▶ _Excerpted data_

____

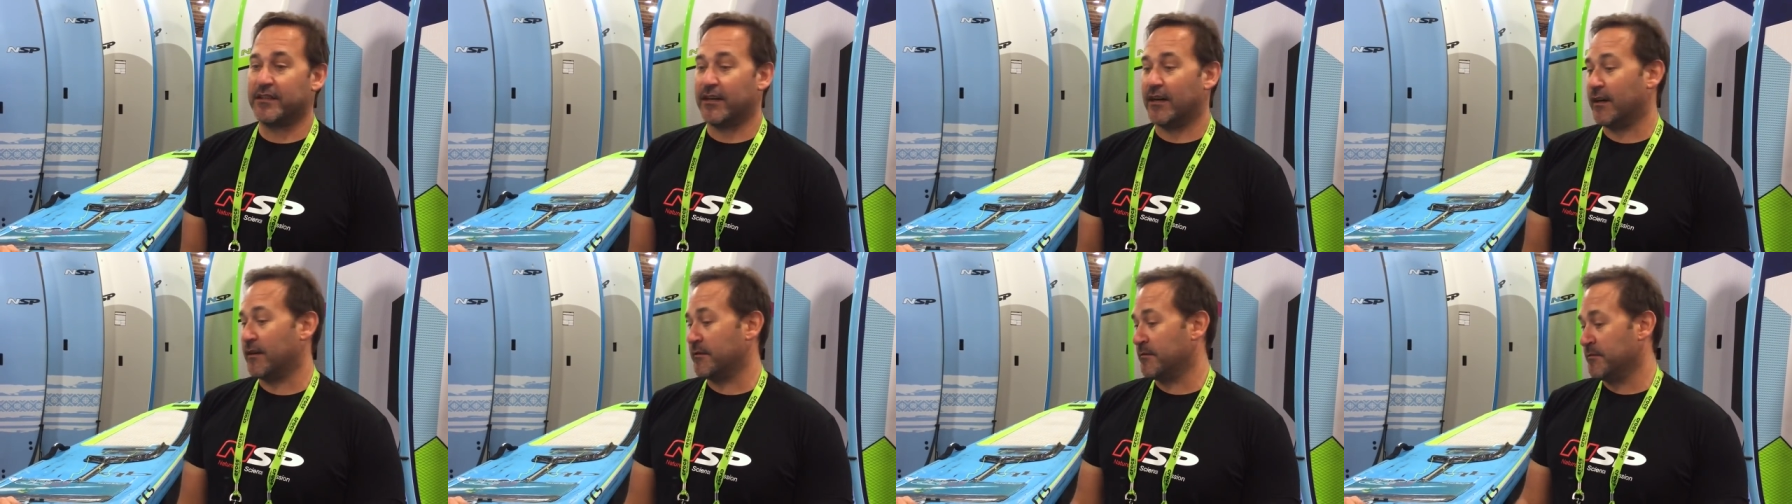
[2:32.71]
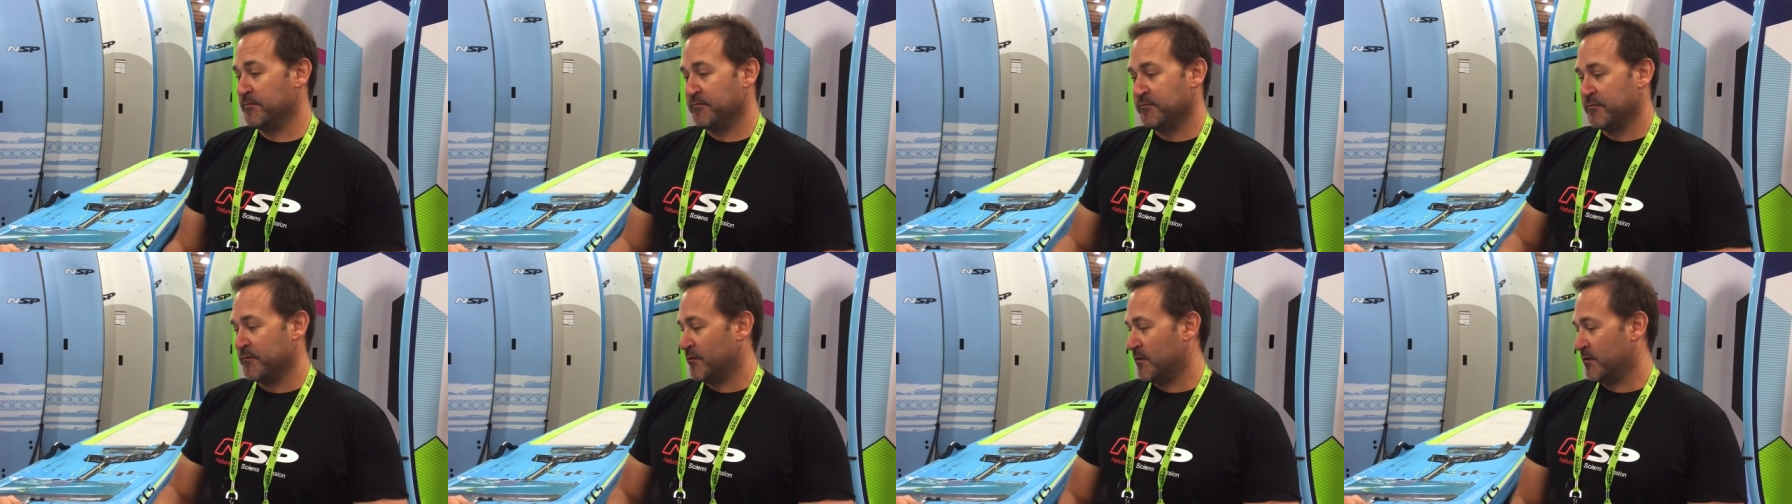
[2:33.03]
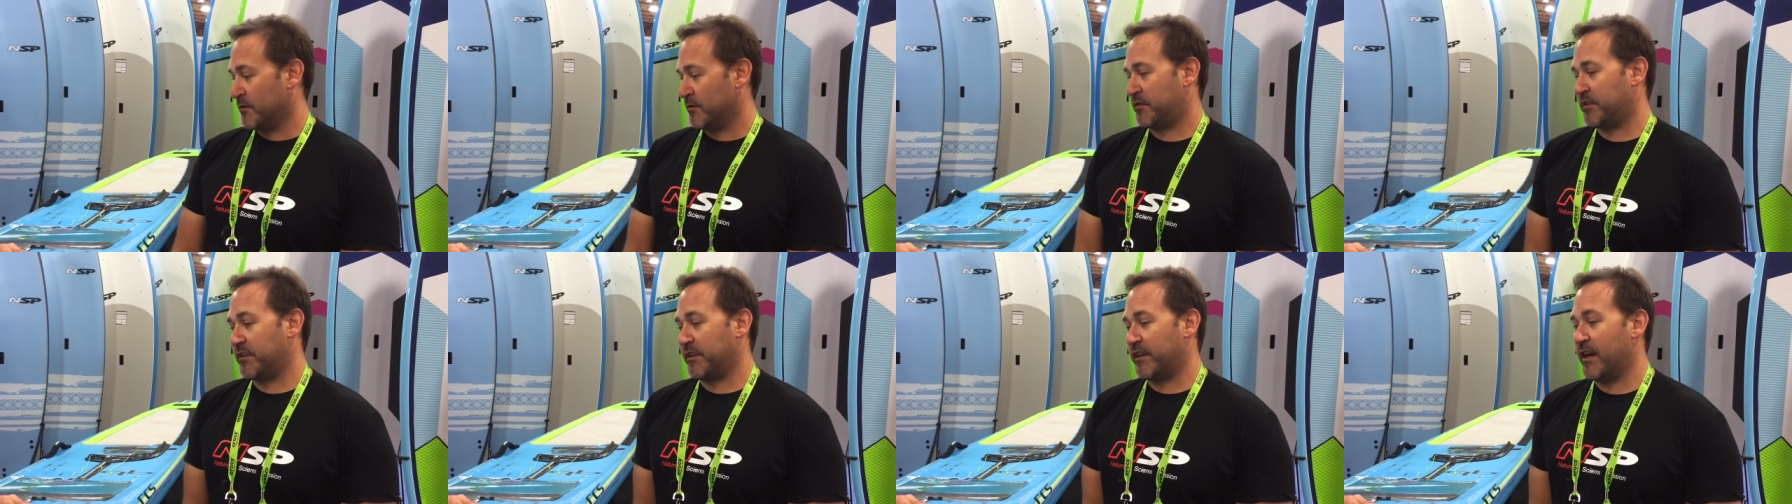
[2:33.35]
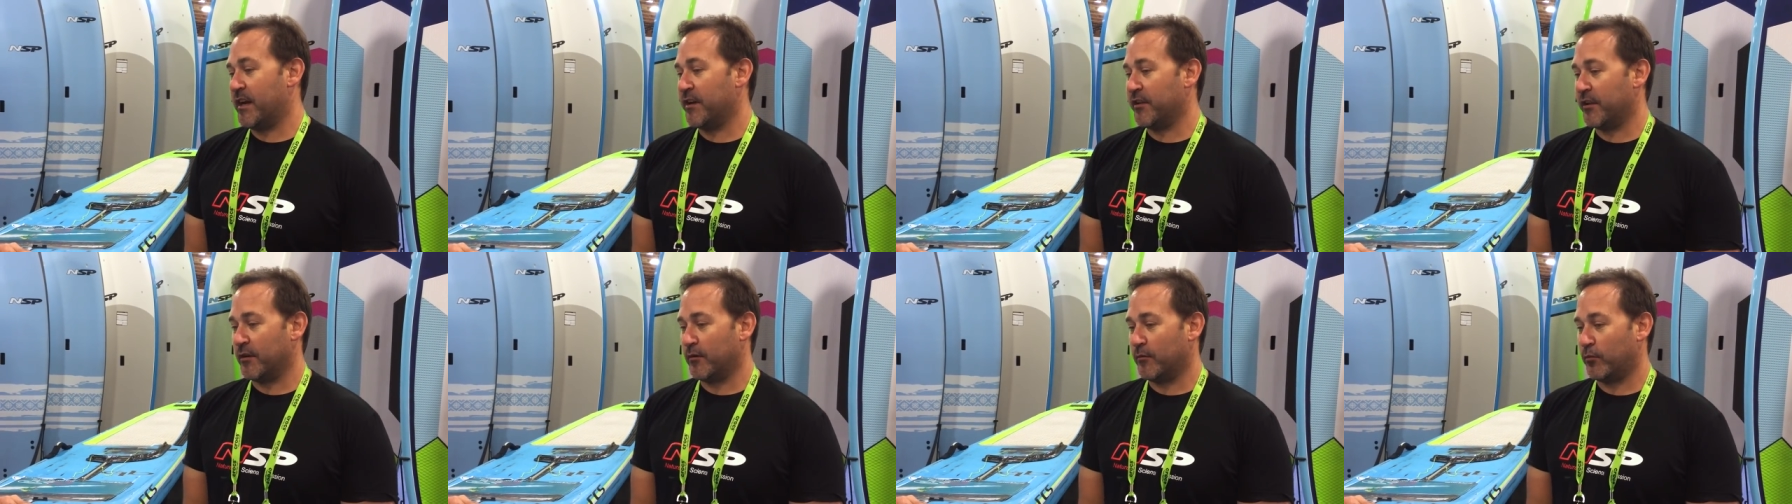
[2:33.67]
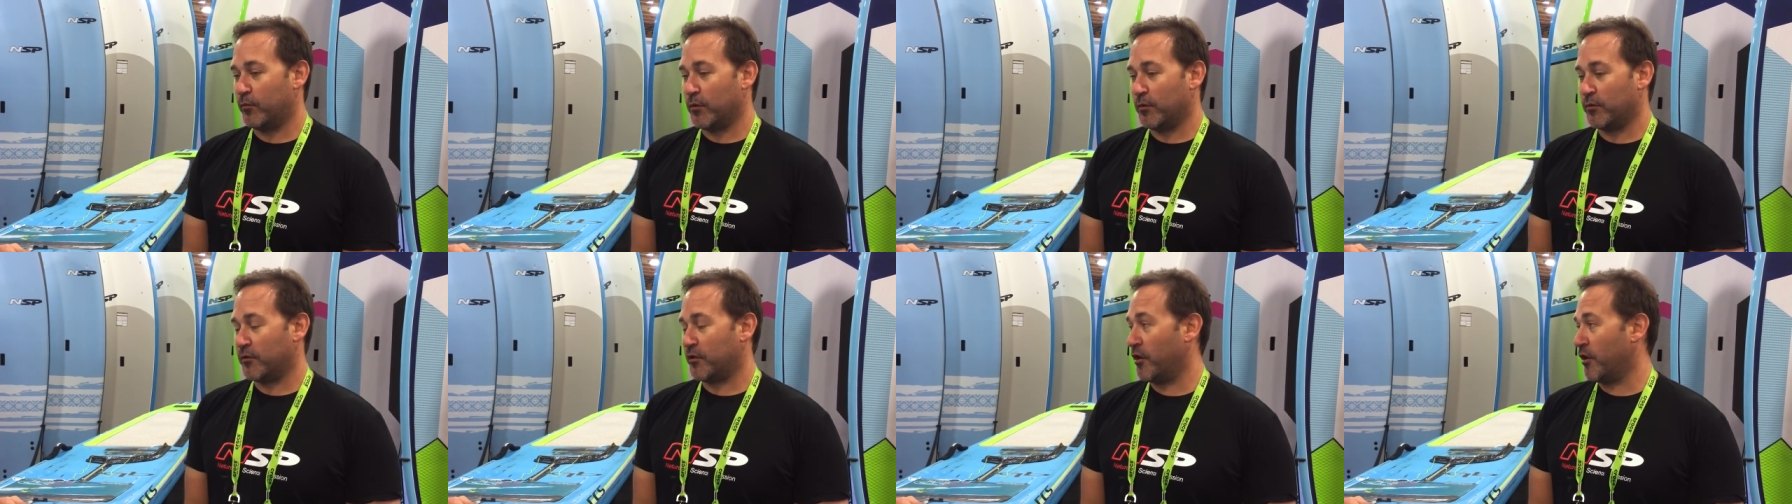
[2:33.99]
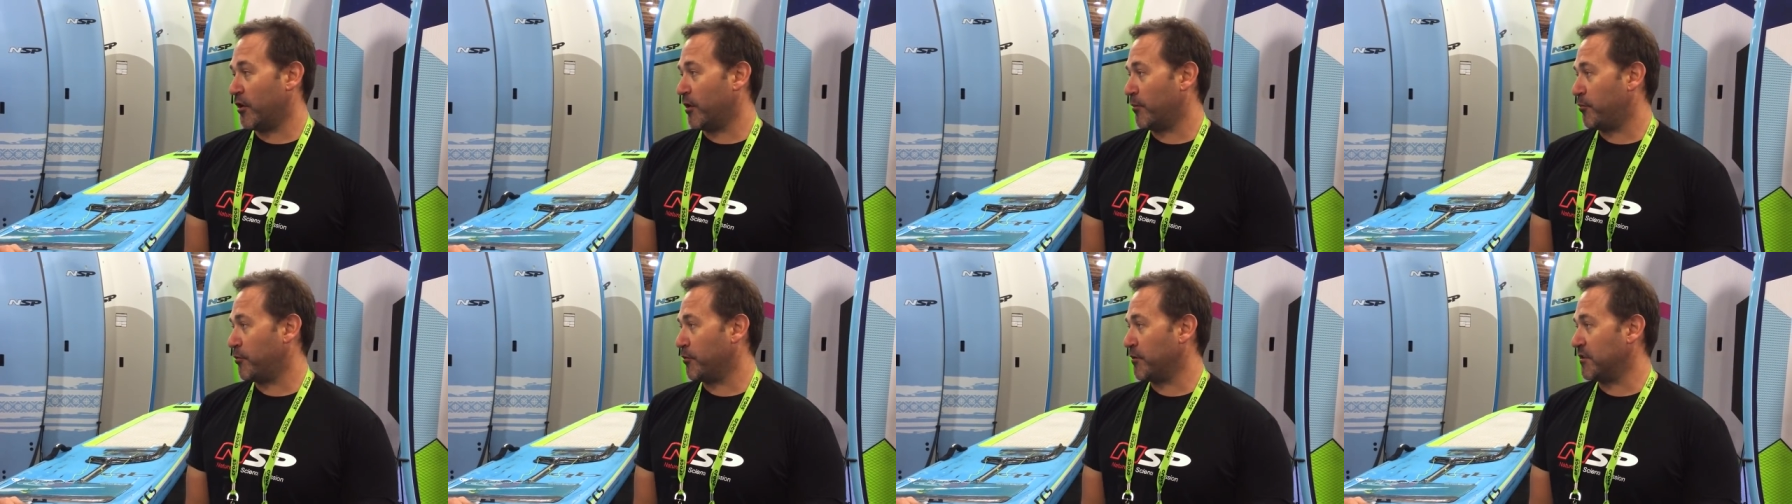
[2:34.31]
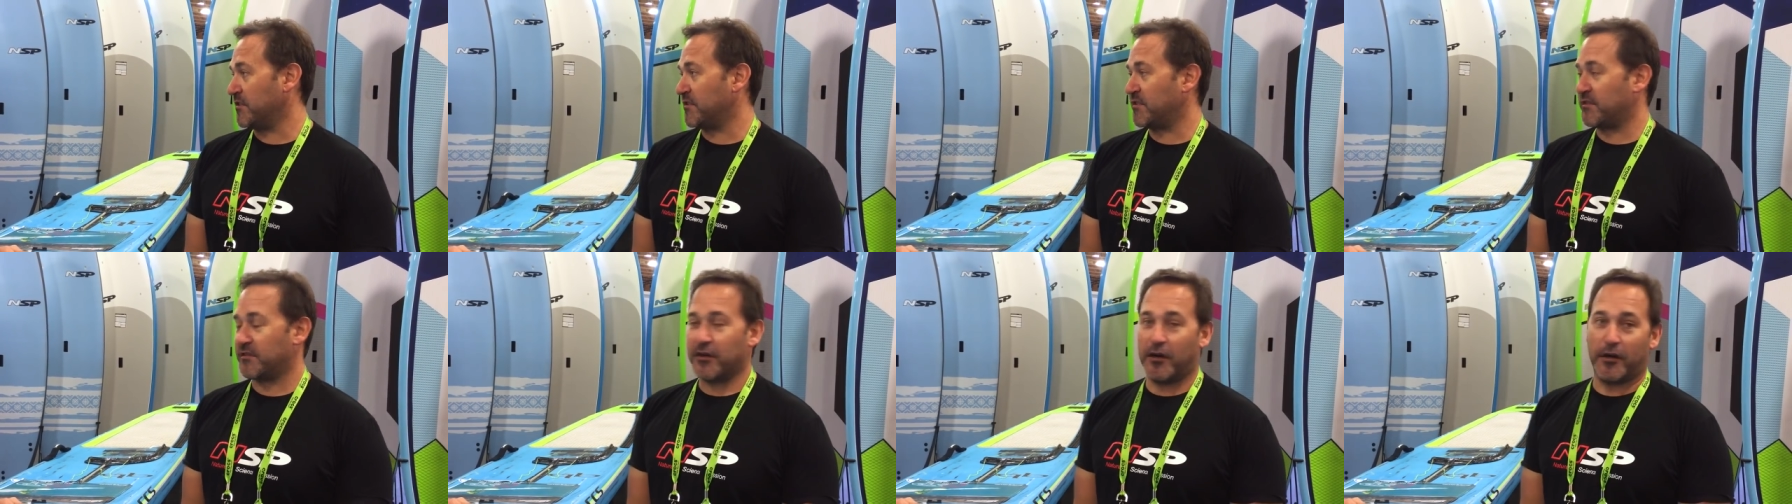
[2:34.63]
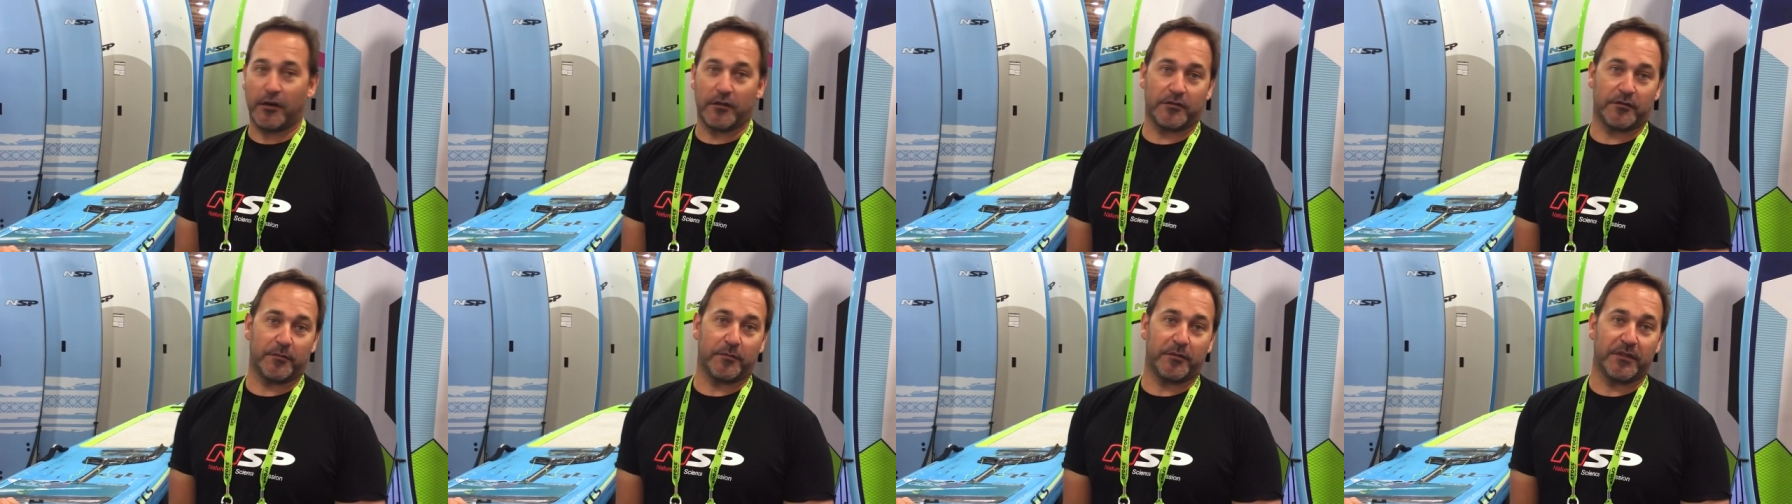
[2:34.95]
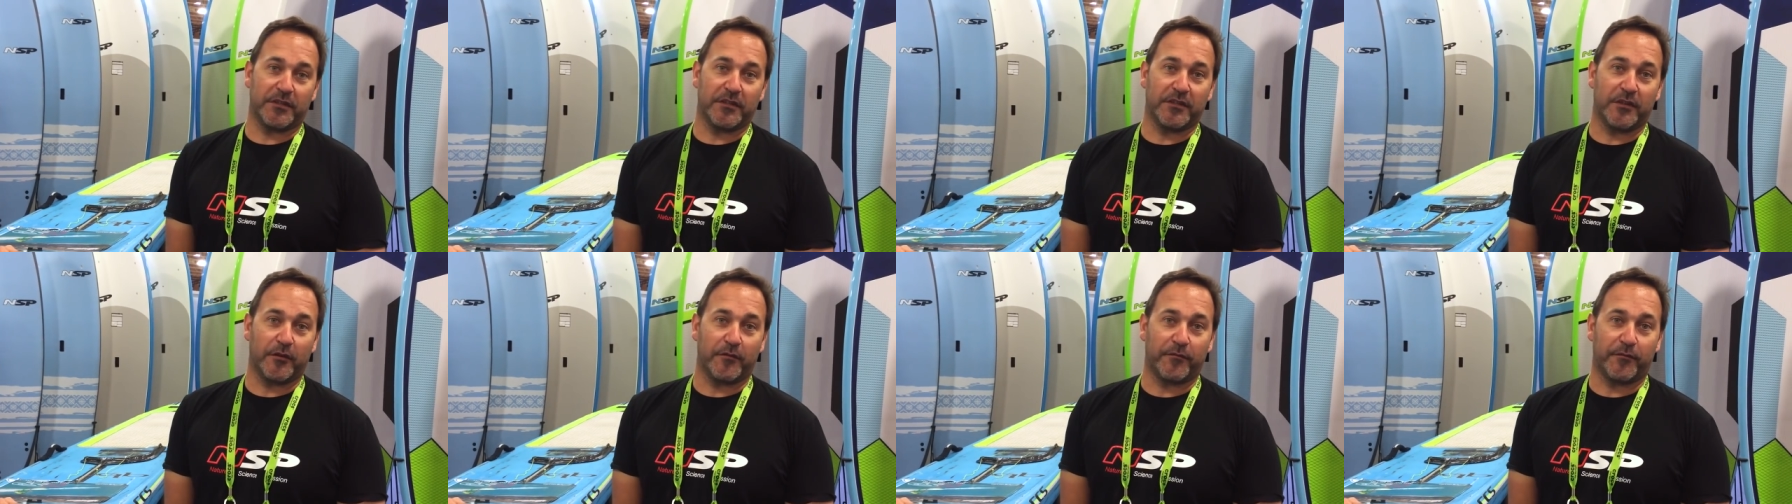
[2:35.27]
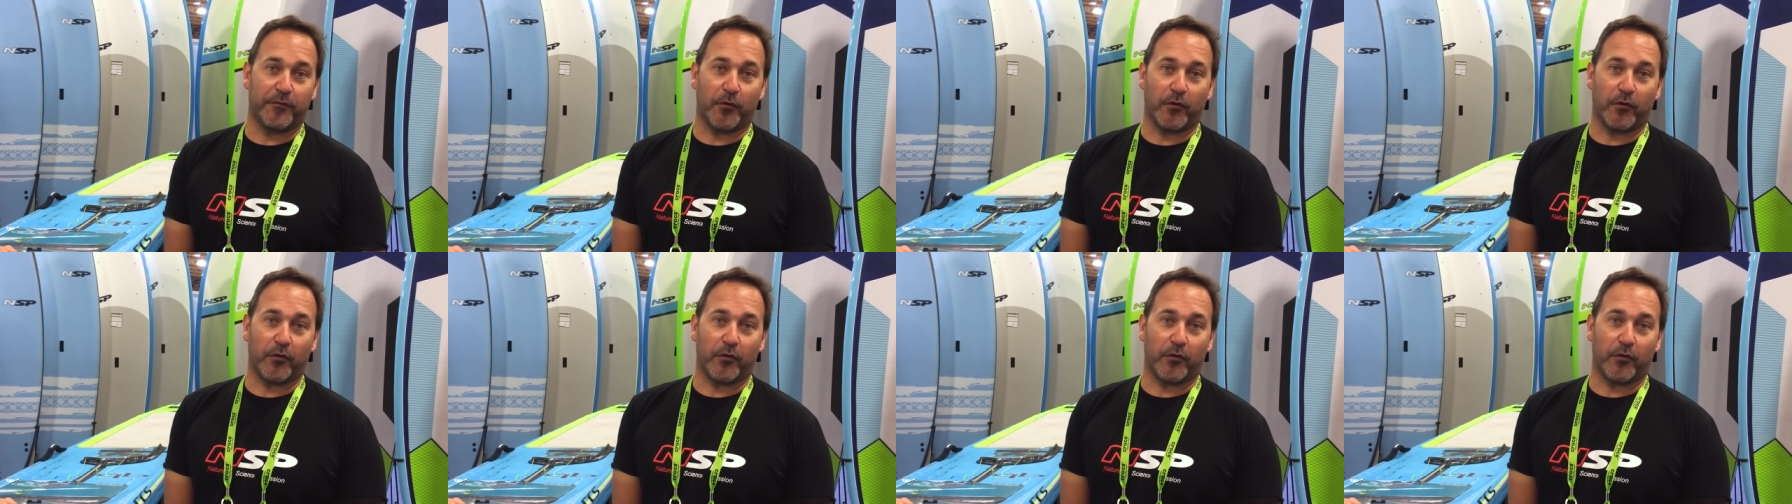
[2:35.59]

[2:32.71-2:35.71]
Uh, together, we were kind of pretty stoked to be, you know,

____

▶ _Work required_
The copy you return must match the records above exactly, minus any images.

▶ _Response area_
[2:32.71]
[2:33.03]
[2:33.35]
[2:33.67]
[2:33.99]
[2:34.31]
[2:34.63]
[2:34.95]
[2:35.27]
[2:35.59]

[2:32.71-2:35.71]
Uh, together, we were kind of pretty stoked to be, you know,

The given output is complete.